Nous avons vu précédemment que généralement, les mesures neurophysiologiques pouvaient être corrélées aux déficiences sensorimotrices observées. D’autres auteurs se sont intéressés à corréler ces changements neurophysiologiques avec le degré de récupération à la marche. Au niveau de la voie corticospinale, il a été montré que les MEPs mesurés initialement permettaient de prédire le potentiel de récupération de la locomotion chez des sujets avec une LMi en phase aigüe. En revanche, les résultats obtenus chez ces mêmes individus en phase chronique (6 mois plus tard) indiquent que même si une amélioration de la capacité locomotrice est observée, il n’y a aucun changement dans les paramètres des MEPs (Curt et al., 1998). L’étude de Wirth et al. a confirmé qu’aucune corrélation n’était mesurée entre l’amplitude des MEPs et le degré de récupération locomotrice ou le degré de force musculaire, même si une augmentation de l’amplitude est présente (Wirth et al., 2008).

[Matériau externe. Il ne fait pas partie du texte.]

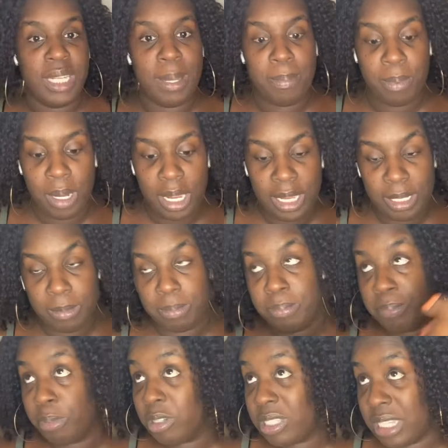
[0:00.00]
that
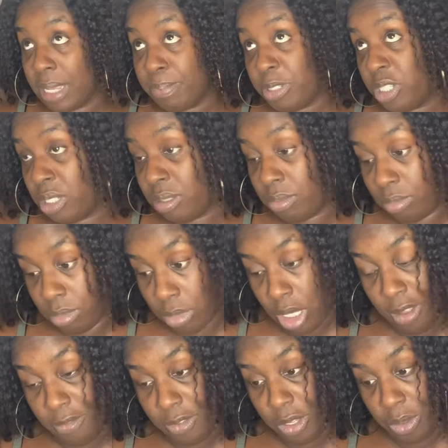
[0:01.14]
perception
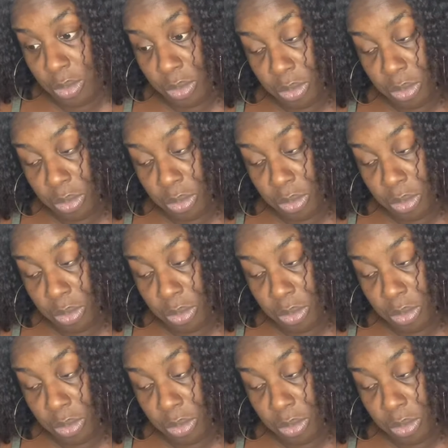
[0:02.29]
of you.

Au niveau sensoriel, aucune corrélation entre les changements cliniques et les SSEPs ou dSSEPs n’a été observée (Curt & Dietz, 1997; Kramer et

En revanche, au niveau cortical, il a été montré que l’augmentation de l’activation au niveau du M1 était corrélée avec une amélioration de la fonction sensorimotrice des membres supérieurs au cours de la première année post-lésion (Jurkiewicz et al., 2007).

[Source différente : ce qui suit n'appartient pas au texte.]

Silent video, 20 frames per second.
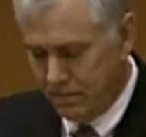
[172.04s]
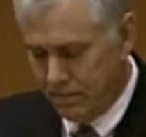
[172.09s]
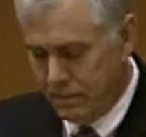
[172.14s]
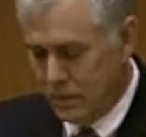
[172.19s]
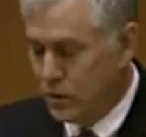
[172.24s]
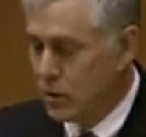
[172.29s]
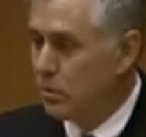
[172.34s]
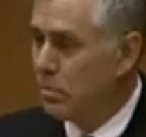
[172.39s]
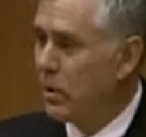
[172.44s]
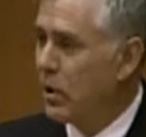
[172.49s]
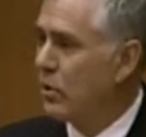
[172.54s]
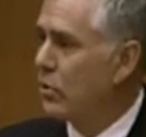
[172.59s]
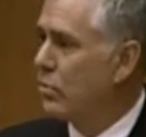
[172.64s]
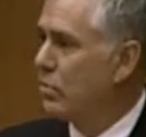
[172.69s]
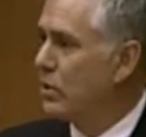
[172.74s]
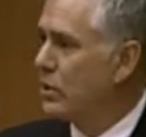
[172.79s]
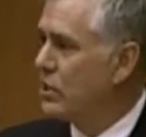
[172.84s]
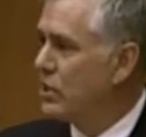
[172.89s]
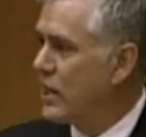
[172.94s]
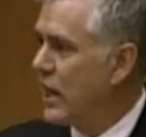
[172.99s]
to both
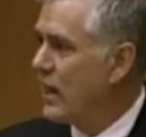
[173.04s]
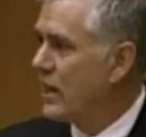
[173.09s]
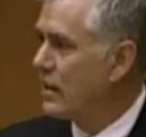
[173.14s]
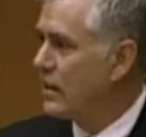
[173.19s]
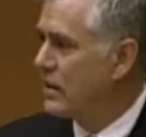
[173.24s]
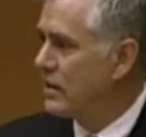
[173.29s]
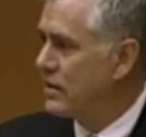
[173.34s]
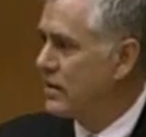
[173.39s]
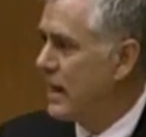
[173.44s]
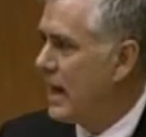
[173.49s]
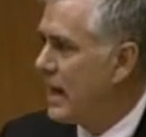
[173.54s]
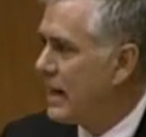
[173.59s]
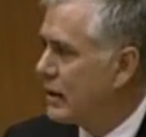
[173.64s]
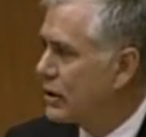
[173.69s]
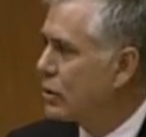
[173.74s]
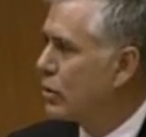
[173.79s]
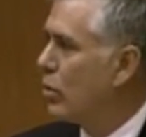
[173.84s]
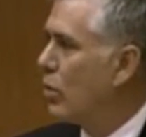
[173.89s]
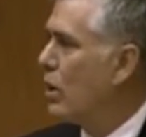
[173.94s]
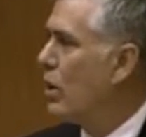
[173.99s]
reject the
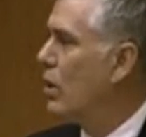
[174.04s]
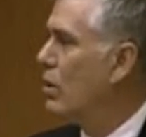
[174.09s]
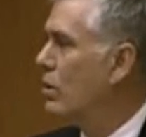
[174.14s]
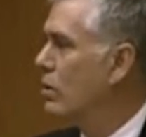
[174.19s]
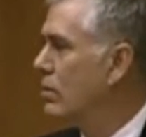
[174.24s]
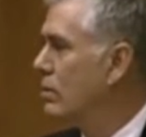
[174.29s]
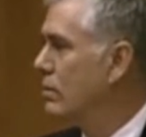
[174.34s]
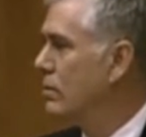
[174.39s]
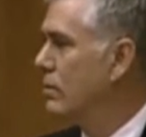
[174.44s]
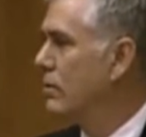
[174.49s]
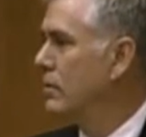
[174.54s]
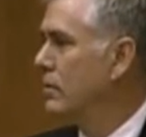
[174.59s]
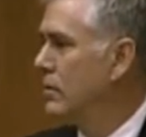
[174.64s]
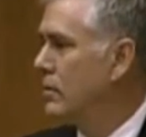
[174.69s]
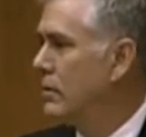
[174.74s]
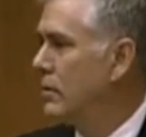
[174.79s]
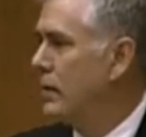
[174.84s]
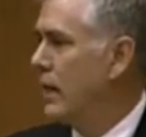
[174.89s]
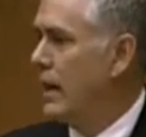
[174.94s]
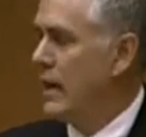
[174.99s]
status quo
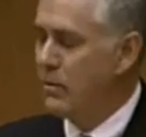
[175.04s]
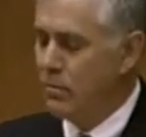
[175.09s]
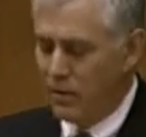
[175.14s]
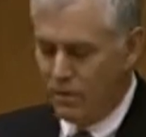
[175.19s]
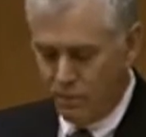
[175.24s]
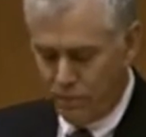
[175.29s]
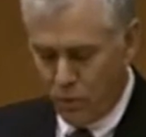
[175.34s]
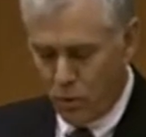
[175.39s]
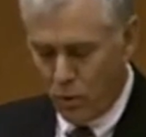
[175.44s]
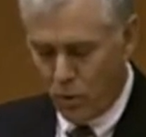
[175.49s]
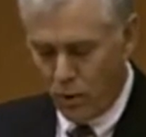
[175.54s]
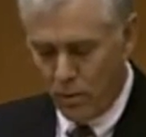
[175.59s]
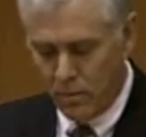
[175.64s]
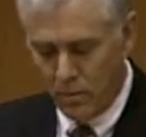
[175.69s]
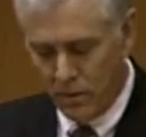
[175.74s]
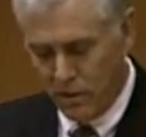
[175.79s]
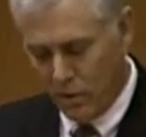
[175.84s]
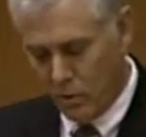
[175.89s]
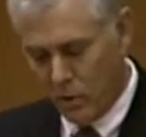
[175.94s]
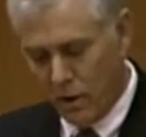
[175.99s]
and reform
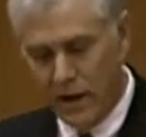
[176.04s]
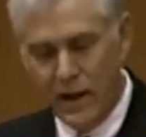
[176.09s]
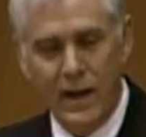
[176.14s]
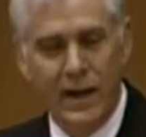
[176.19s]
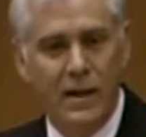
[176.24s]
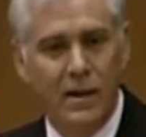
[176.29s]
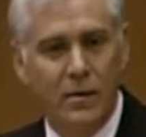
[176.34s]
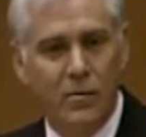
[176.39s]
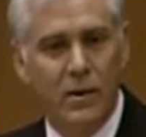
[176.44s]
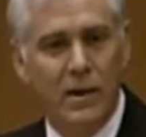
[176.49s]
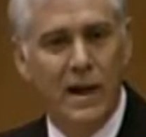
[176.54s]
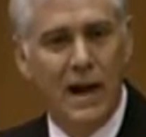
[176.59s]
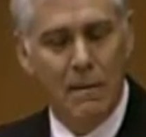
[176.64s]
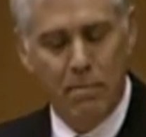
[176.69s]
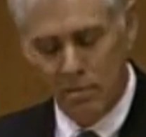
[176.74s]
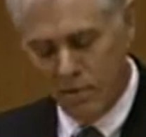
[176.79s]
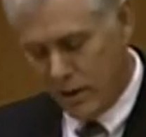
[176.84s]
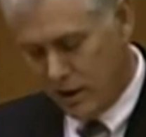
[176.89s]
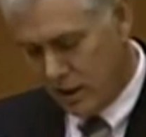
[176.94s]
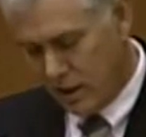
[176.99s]
the way we
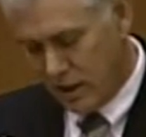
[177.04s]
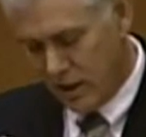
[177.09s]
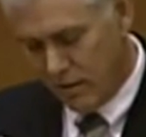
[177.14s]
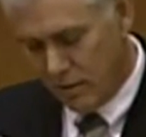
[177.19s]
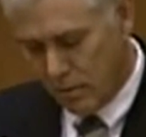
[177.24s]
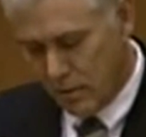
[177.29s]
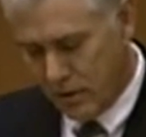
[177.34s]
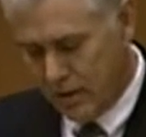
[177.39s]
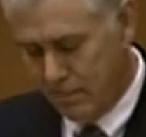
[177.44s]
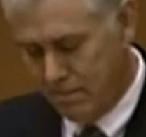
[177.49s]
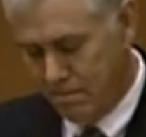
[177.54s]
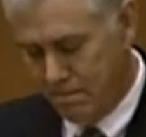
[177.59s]
operate our government.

Nous venons de voir l’importance des structures impliquées dans la récupération spontanée de la fonction sensorimotrice à la suite d’une LMi. En effet, la lésion va engendrer une réorganisation à différents niveaux pendant plusieurs mois. Il s’agit donc d’un processus dynamique en constant changement qui est nécessaire à la suite d’une LM. Toutefois, la plasticité neuronale représente une grande source de variabilité entre les individus et dépend de plusieurs facteurs tels que l’âge de la personne, le niveau et l’étendue de la lésion, le temps post-lésion (Bruehlmeier et al., 1998; Kleim & Jones, 2008). De plus, il est important de mentionner que cette plasticité, bien qu’elle fournisse l’opportunité de permettre une certaine récupération fonctionnelle, ne permet pas de garantir un retour de la marche (Wolpaw, 2007). En effet, il a été suggéré que la récupération spontanée est souvent incomplète, et que des limitations au niveau sensorimoteur demeurent à la suite d’une LMi (Raineteau & Schwab, 2001). Plusieurs programmes de recherche ces dernières années se sont donc intéressés à trouver des façons de favoriser davantage cette plasticité. En effet, des techniques, telles que la pharmacologie, la neurostimulation ou des interventions de réadaptation comme les entrainements locomoteurs peuvent être utilisées. Dans les prochaines parties, nous porterons un intérêt particulier à la plasticité induite via les entrainements locomoteurs étant donné qu’elle est au cœur de cette thèse.